> _Records for the task_
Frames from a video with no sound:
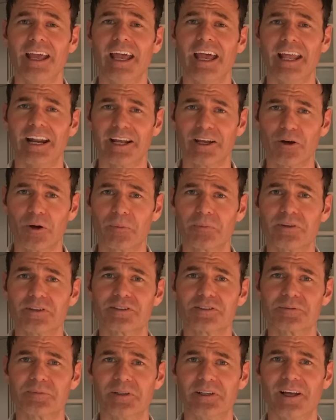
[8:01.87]
and I hope this
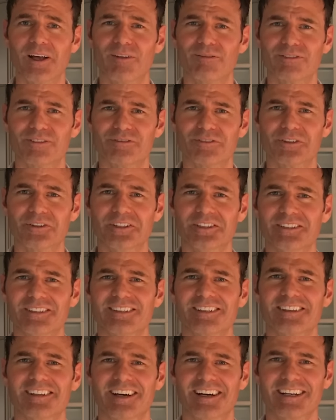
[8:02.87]
has been helpful for you.
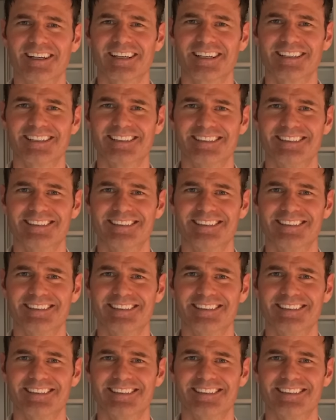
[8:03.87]
Good luck.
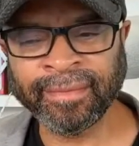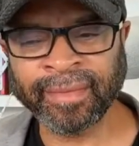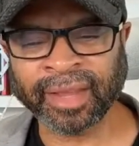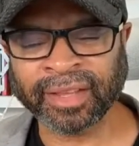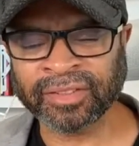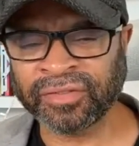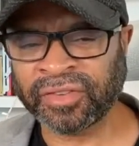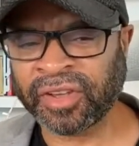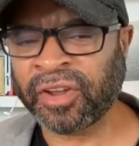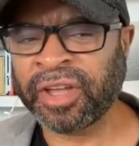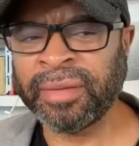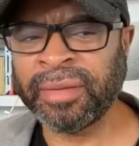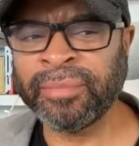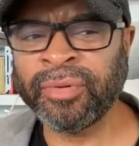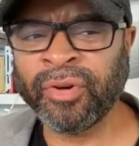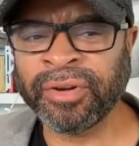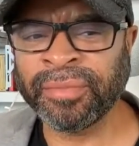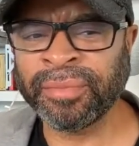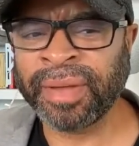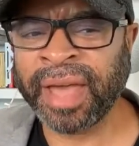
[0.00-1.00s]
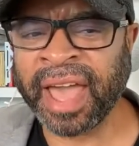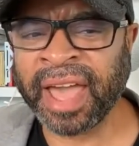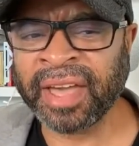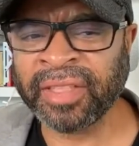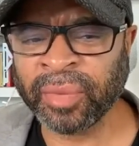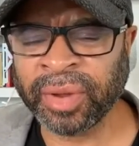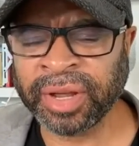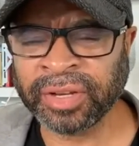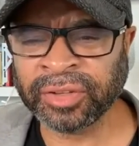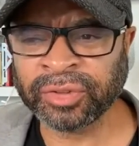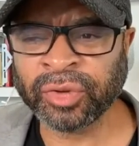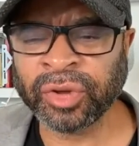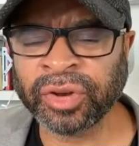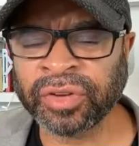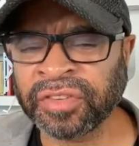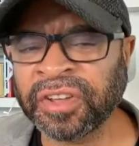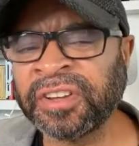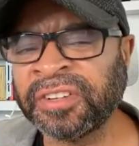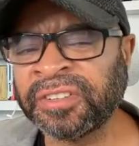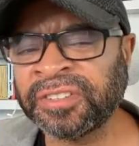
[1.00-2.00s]
It's a very important pathway to sort
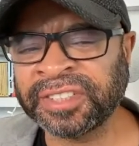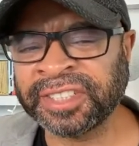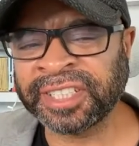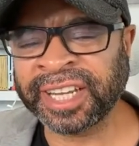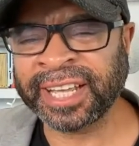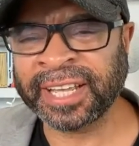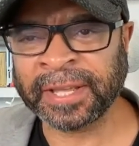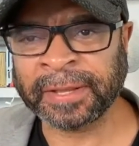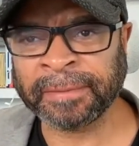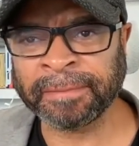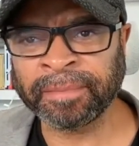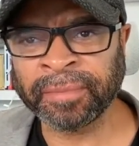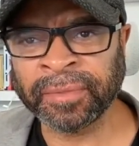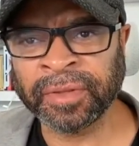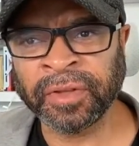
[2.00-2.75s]
of understand,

> _What to produce_
Each line of the data should be printed again exactly. Please leave pictures out.

> _Response below_
Frames from a video with no sound:
[8:01.87]
and I hope this
[8:02.87]
has been helpful for you.
[8:03.87]
Good luck.
[0.00-1.00s]
[1.00-2.00s]
It's a very important pathway to sort
[2.00-2.75s]
of understand,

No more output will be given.